# computer does not start and power pulsing



## zykio (Apr 7, 2009)

Hello, i have one of these computer that is big enough to have lots of fun and i am a computer tech which built it pieces by pieces.

What happened is that sunday night, my online game was on and i went out of the room and few minutes after when i came back in my computer was having every possible lights, even the mouse (razer mouse) lights going on and off like if my system was completely pulsing like heartbeat or electrical power on and off every seconds.

My girlfriend told me that she heard just before that my computer restarted by itself and now does not power on at all .. just the lights and fans all over pulsing on and off quickly now almost 2 to 3 times per seconds.
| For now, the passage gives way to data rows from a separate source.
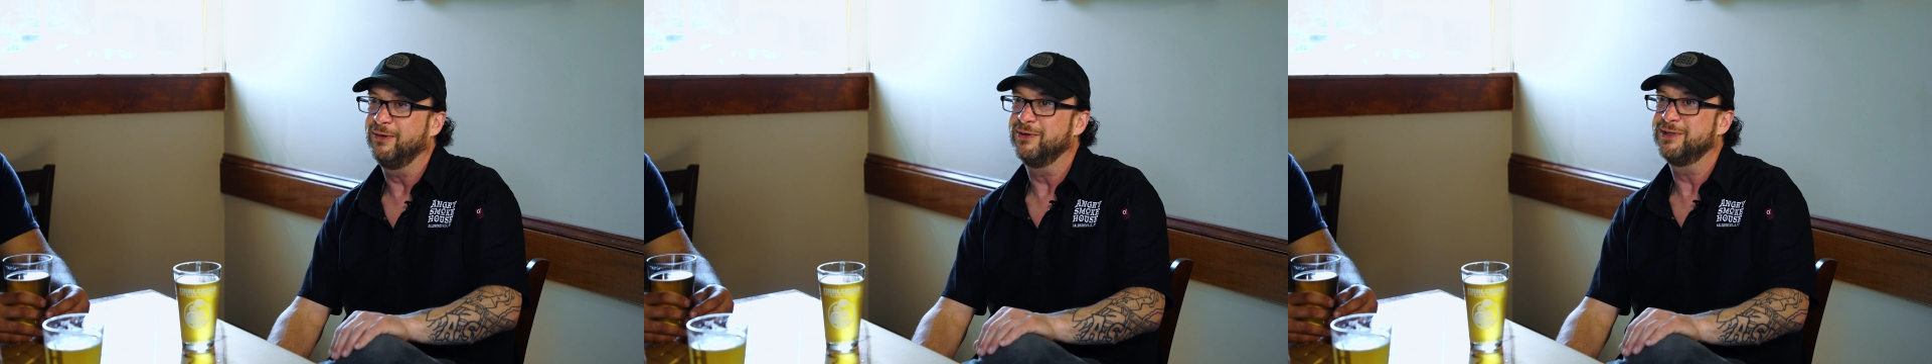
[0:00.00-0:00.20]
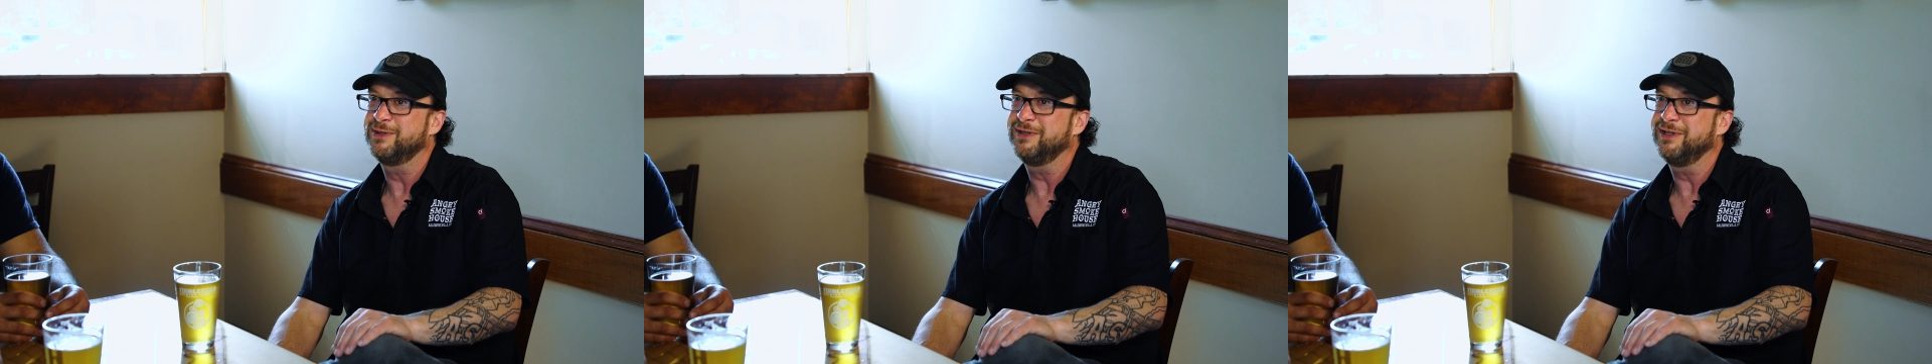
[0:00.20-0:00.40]

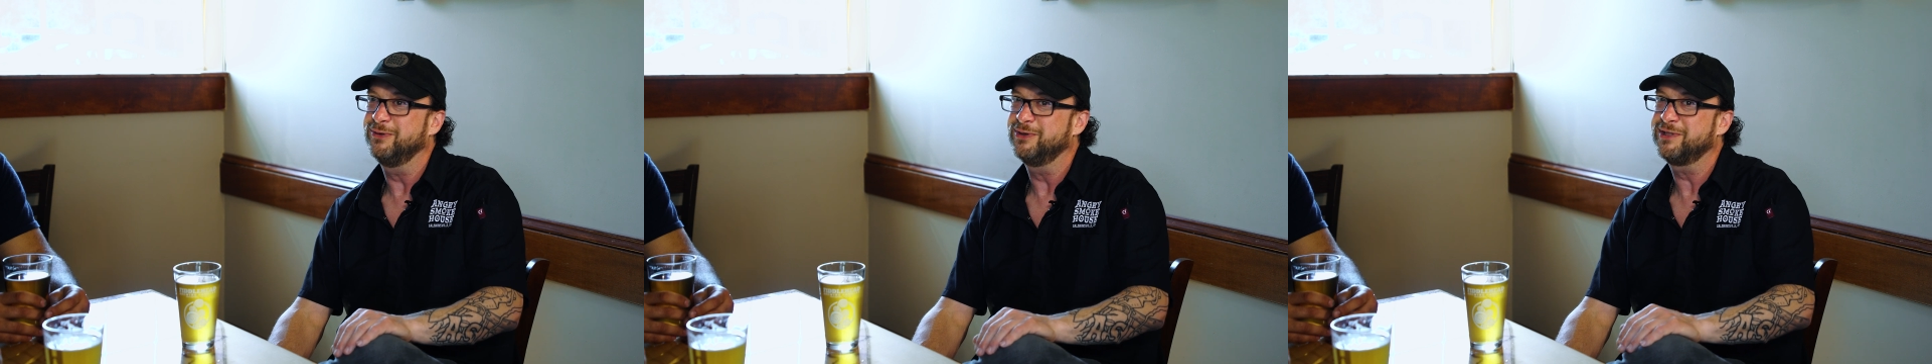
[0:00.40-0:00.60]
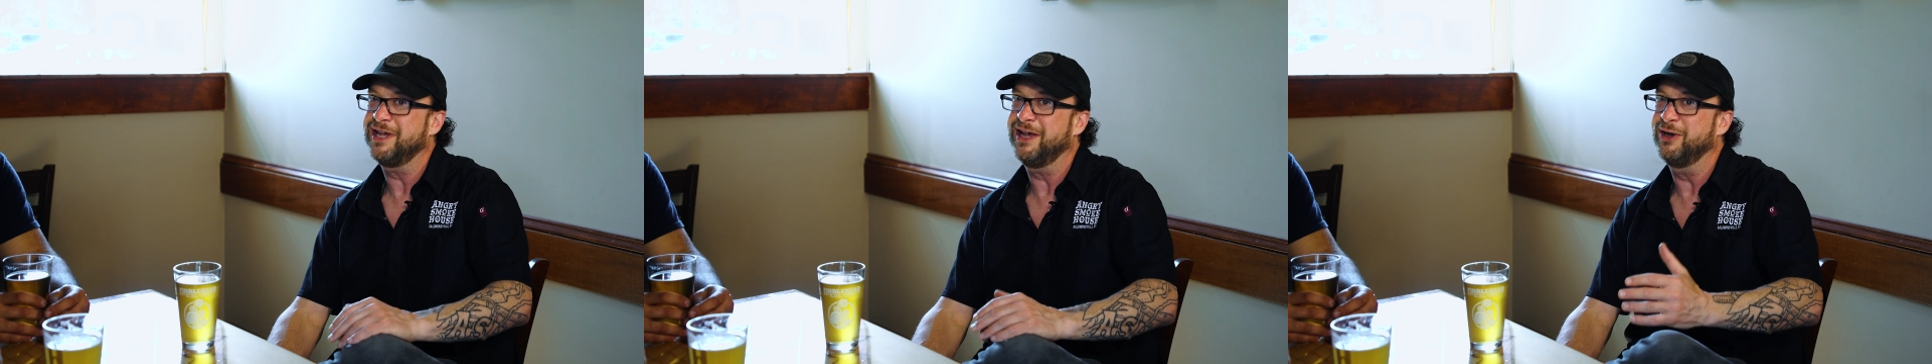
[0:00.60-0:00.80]

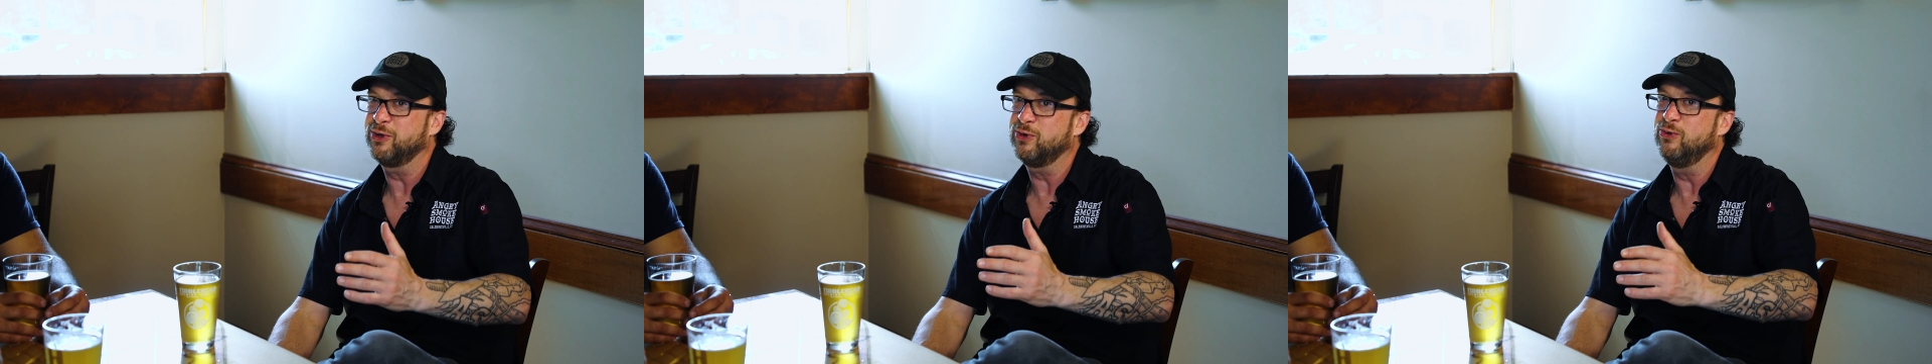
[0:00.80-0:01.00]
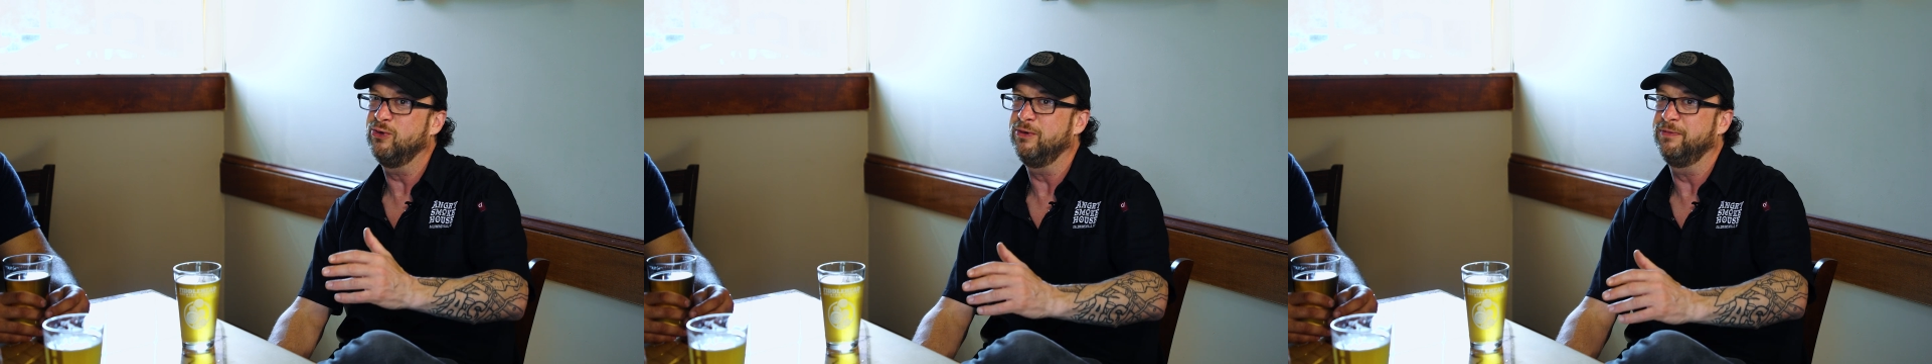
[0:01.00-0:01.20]
was kind
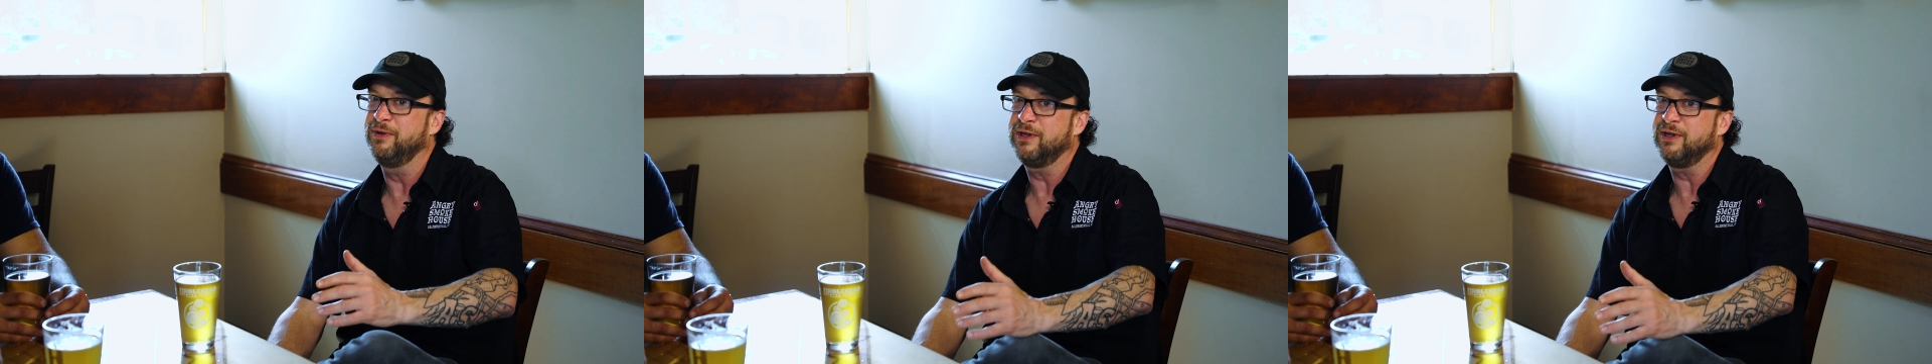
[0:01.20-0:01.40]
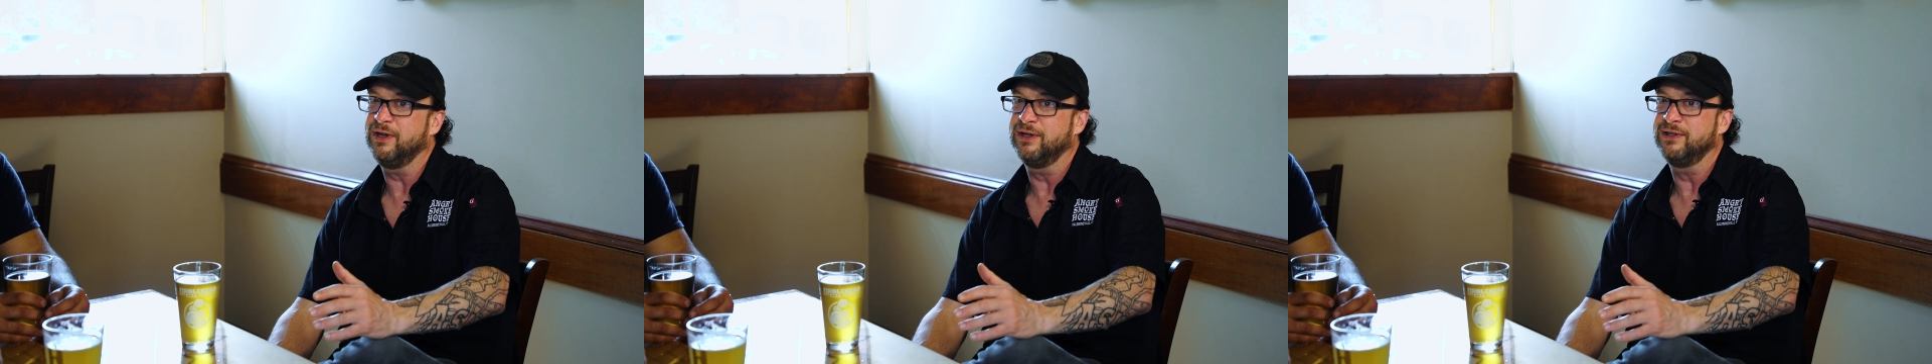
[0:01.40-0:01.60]
of cool
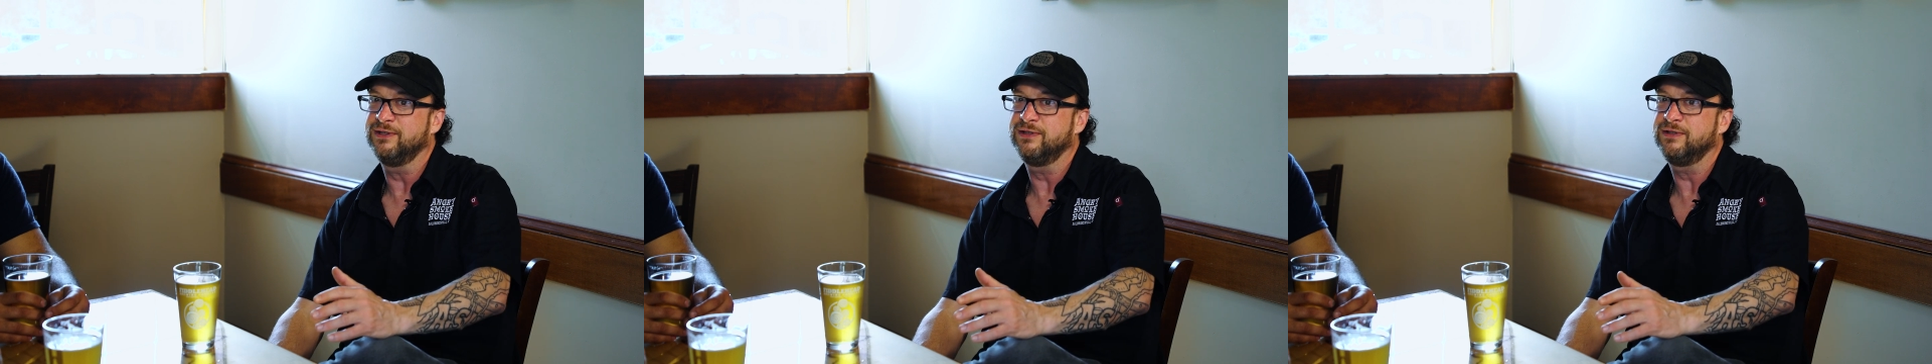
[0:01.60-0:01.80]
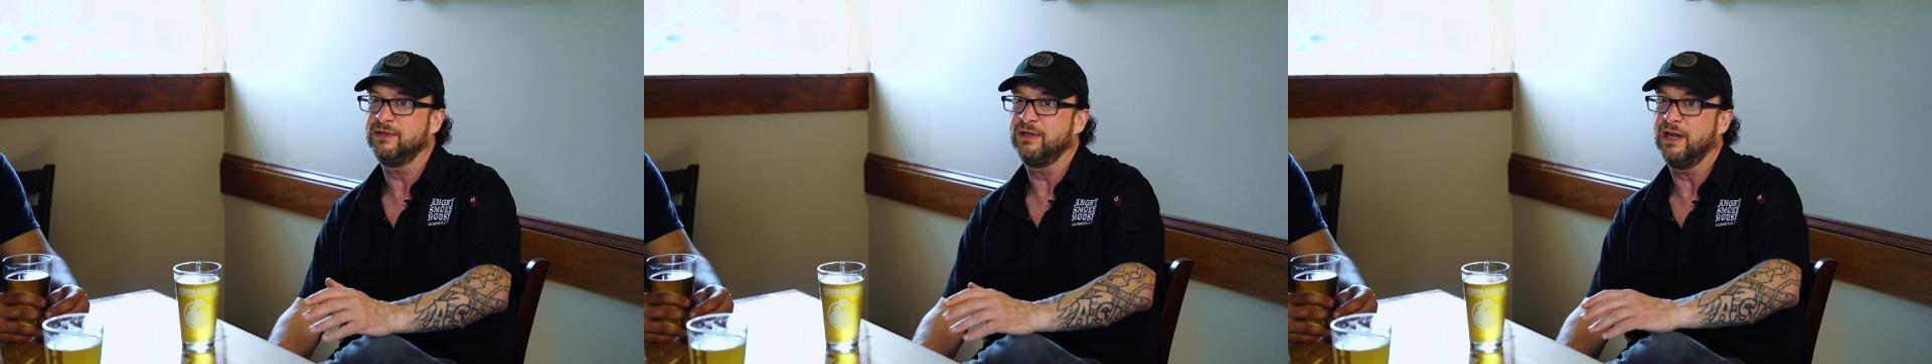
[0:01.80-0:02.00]

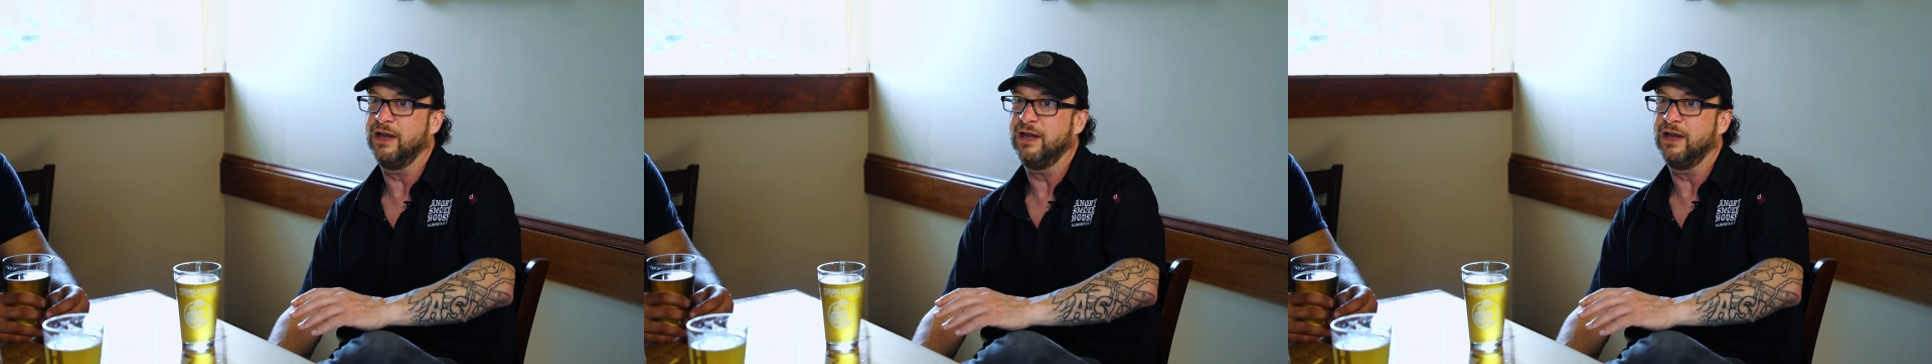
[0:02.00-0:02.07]
because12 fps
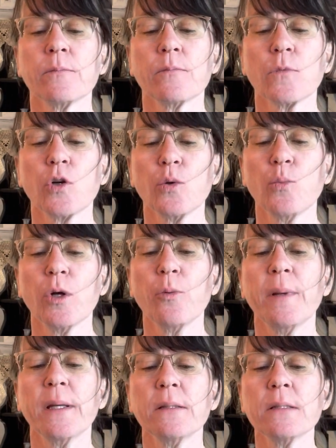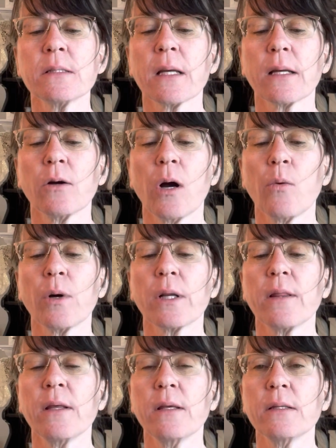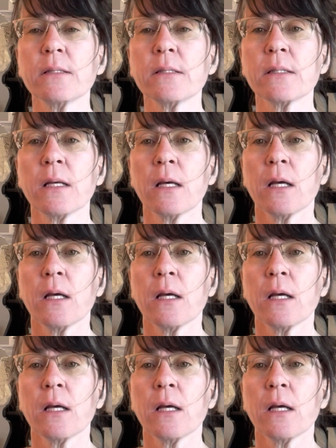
Goodwill bins, I got one of these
To put my system down completely i have even to use the master switch behind the psu to bring it off completely.

No images at all when starting the power and just all lights blinkings including the fans too.

i went to buy a rocket fish psu 700 watts which has 550 watts continuous and still the same problem, i have unplugged everything one by one to try to pin point and the two last thing that i see would be either the mobo itself or the cpu.

I don't think a cpu would create that symptom .. ? and hard to test the mobo if you don't have one handy ...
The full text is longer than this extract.